Nothing but the records, transcribed exactly, should appear in the answer; leave the pictures out.

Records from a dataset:
******************************
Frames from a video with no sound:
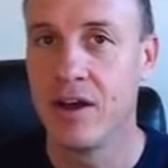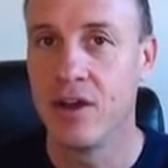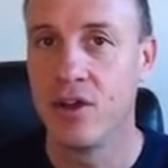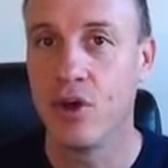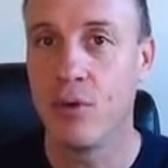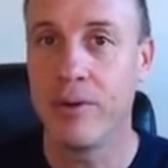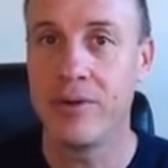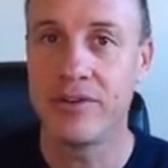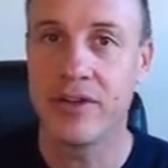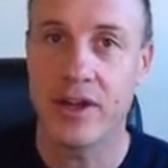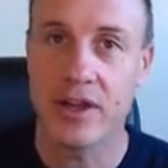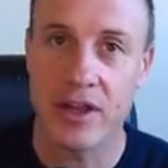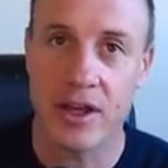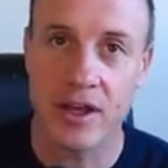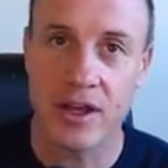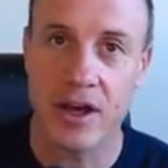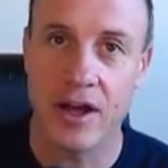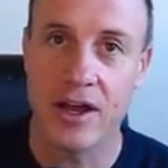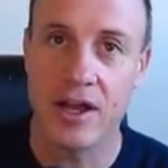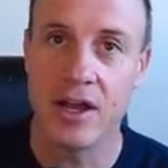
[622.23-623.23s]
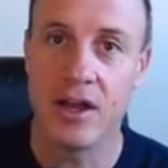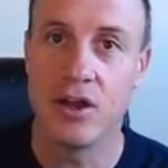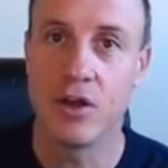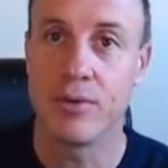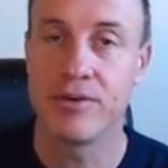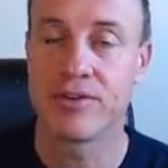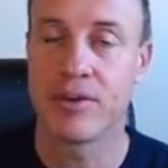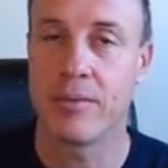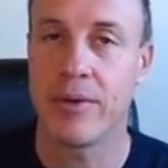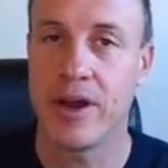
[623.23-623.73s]
nobody's going to click on it and
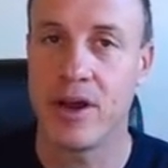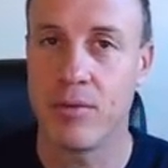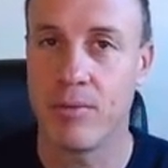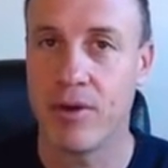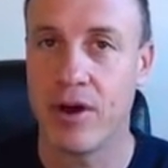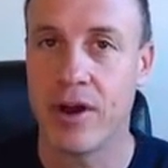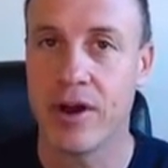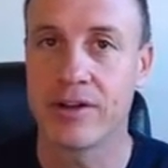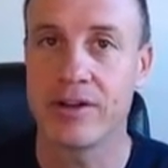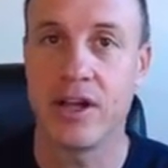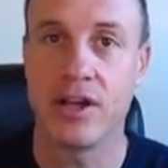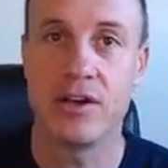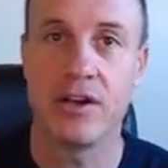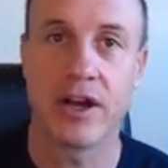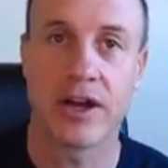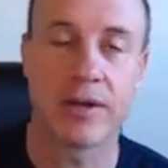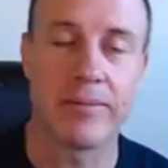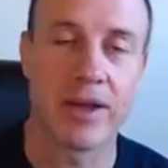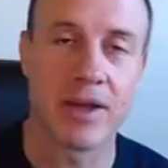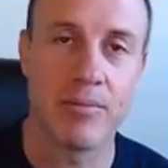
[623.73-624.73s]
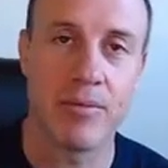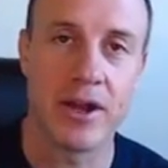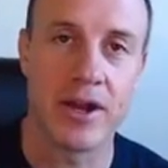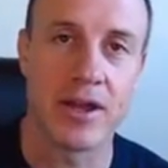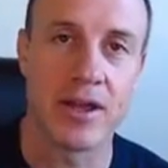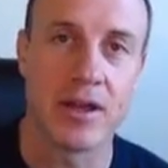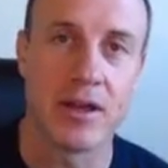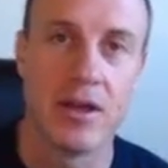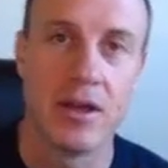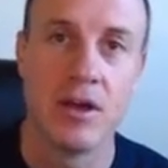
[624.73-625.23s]
nobody's going to buy your product, and you're not going to make money.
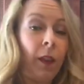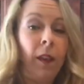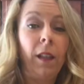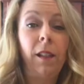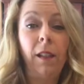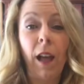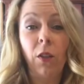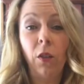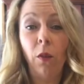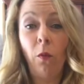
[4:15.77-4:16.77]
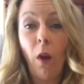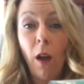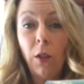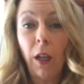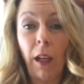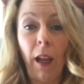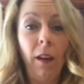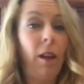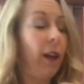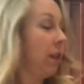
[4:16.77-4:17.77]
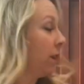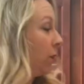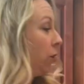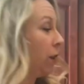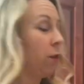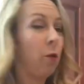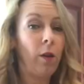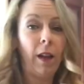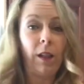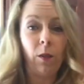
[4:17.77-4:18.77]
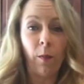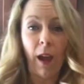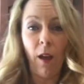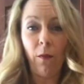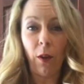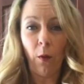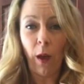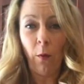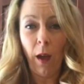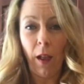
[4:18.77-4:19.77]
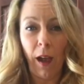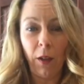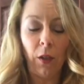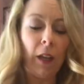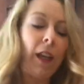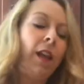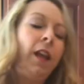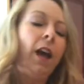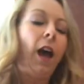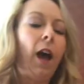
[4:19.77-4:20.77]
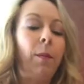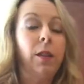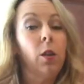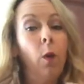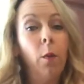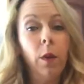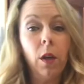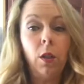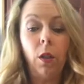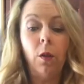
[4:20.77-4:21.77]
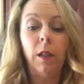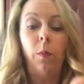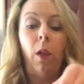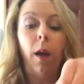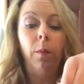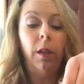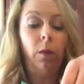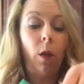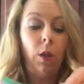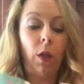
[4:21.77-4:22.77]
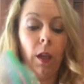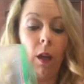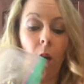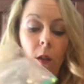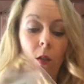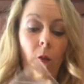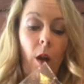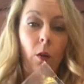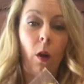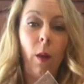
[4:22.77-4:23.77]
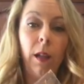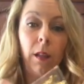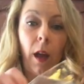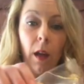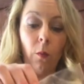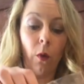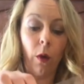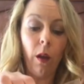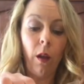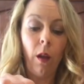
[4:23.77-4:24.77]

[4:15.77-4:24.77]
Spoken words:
This is actually raw chicken. I think this chicken coordinates with my outfit quite well, actually. And so what we're going to do is plop this raw chicken onto our Norwex cutting board.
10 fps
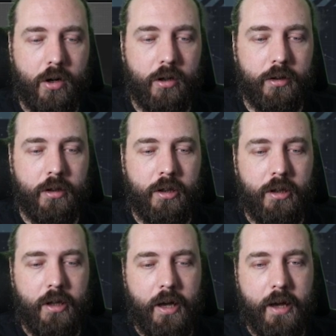on.
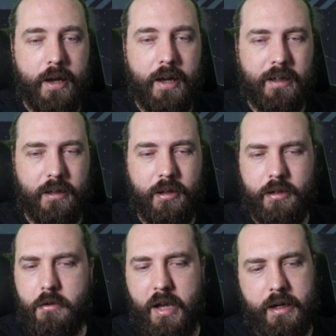And I think
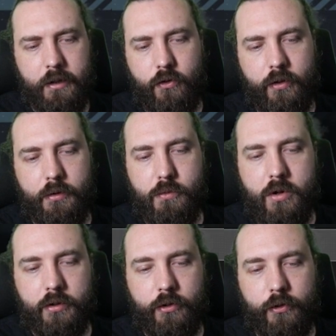you get an extra
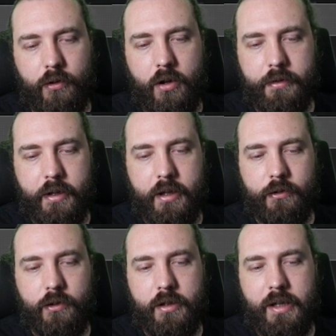1 slot there,
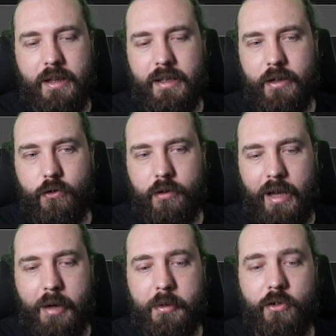so you can get the extra
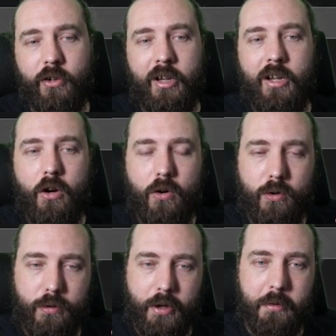damage.
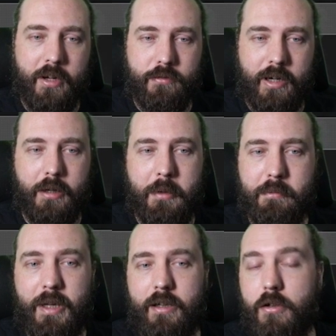Although I'd
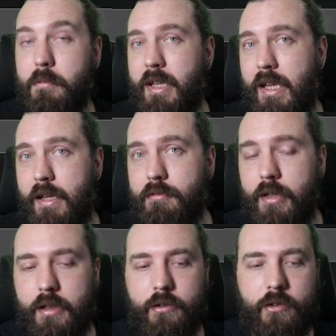recommend picking up the hit
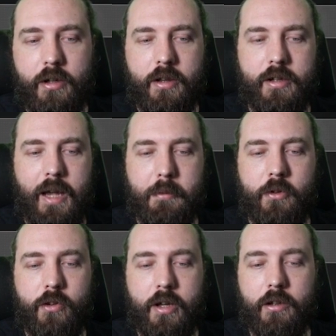rate instead of the
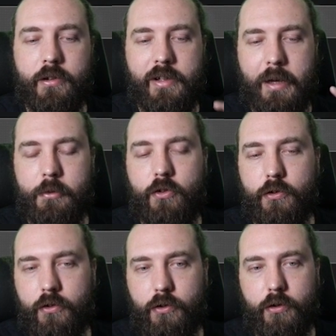damage there, because the damage
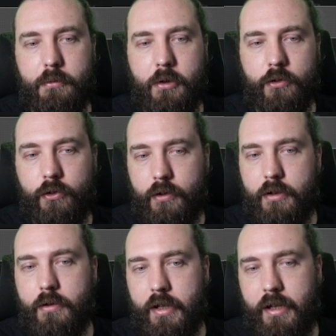doesn't do much, so
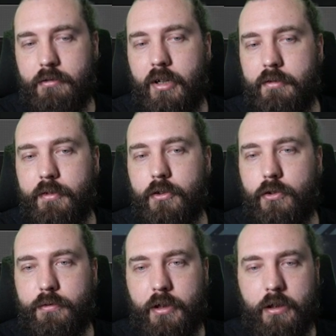the other hit rate
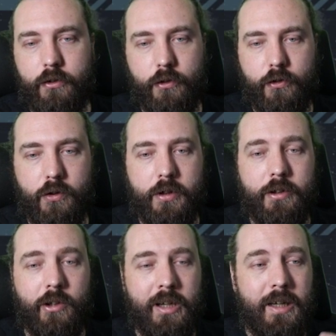versus frigates,
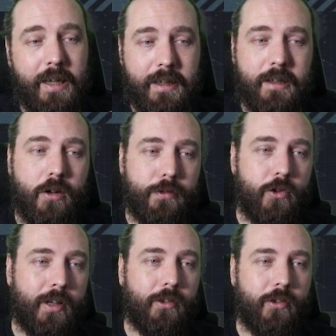destroyers, in the off
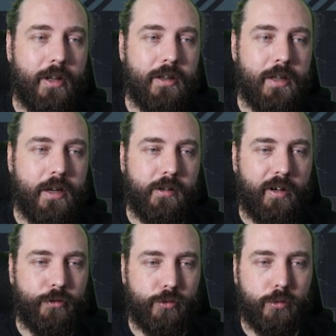chance that the
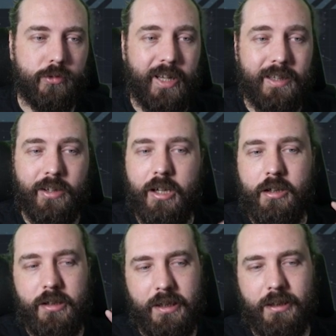aircraft are all dead,
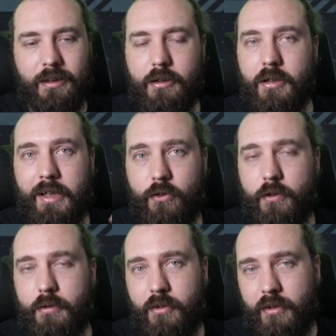you can get a little
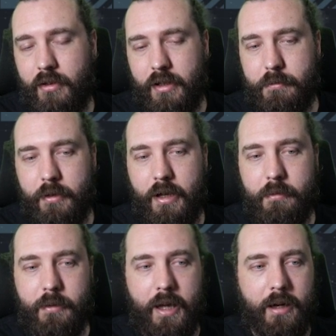extra
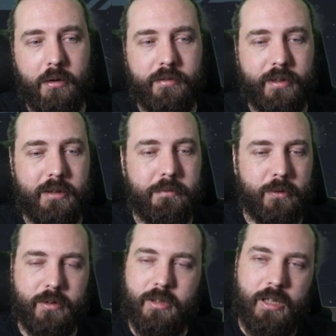DPM out of it,
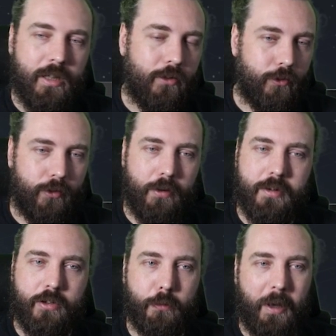but just
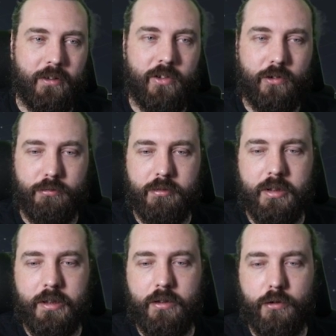don't expect it to
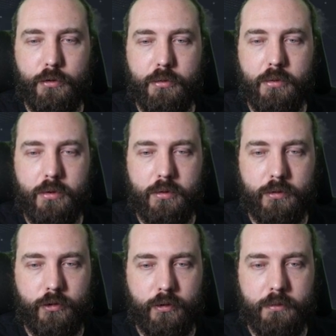really do all
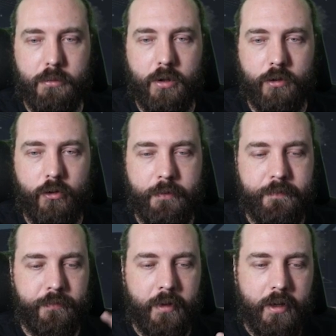too much.
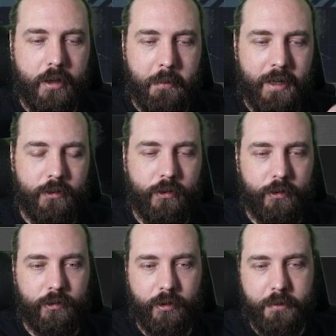Command
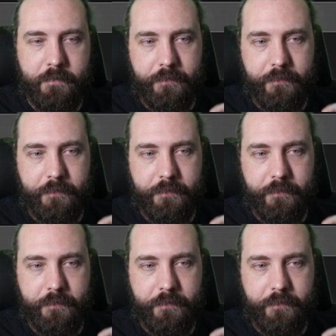system.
******************************
- [Written reply]:
Frames from a video with no sound:
[622.23-623.23s]
[623.23-623.73s]
nobody's going to click on it and
[623.73-624.73s]
[624.73-625.23s]
nobody's going to buy your product, and you're not going to make money.
[4:15.77-4:16.77]
[4:16.77-4:17.77]
[4:17.77-4:18.77]
[4:18.77-4:19.77]
[4:19.77-4:20.77]
[4:20.77-4:21.77]
[4:21.77-4:22.77]
[4:22.77-4:23.77]
[4:23.77-4:24.77]

[4:15.77-4:24.77]
Spoken words:
This is actually raw chicken. I think this chicken coordinates with my outfit quite well, actually. And so what we're going to do is plop this raw chicken onto our Norwex cutting board.
10 fps
on.
And I think
you get an extra
1 slot there,
so you can get the extra
damage.
Although I'd
recommend picking up the hit
rate instead of the
damage there, because the damage
doesn't do much, so
the other hit rate
versus frigates,
destroyers, in the off
chance that the
aircraft are all dead,
you can get a little
extra
DPM out of it,
but just
don't expect it to
really do all
too much.
Command
system.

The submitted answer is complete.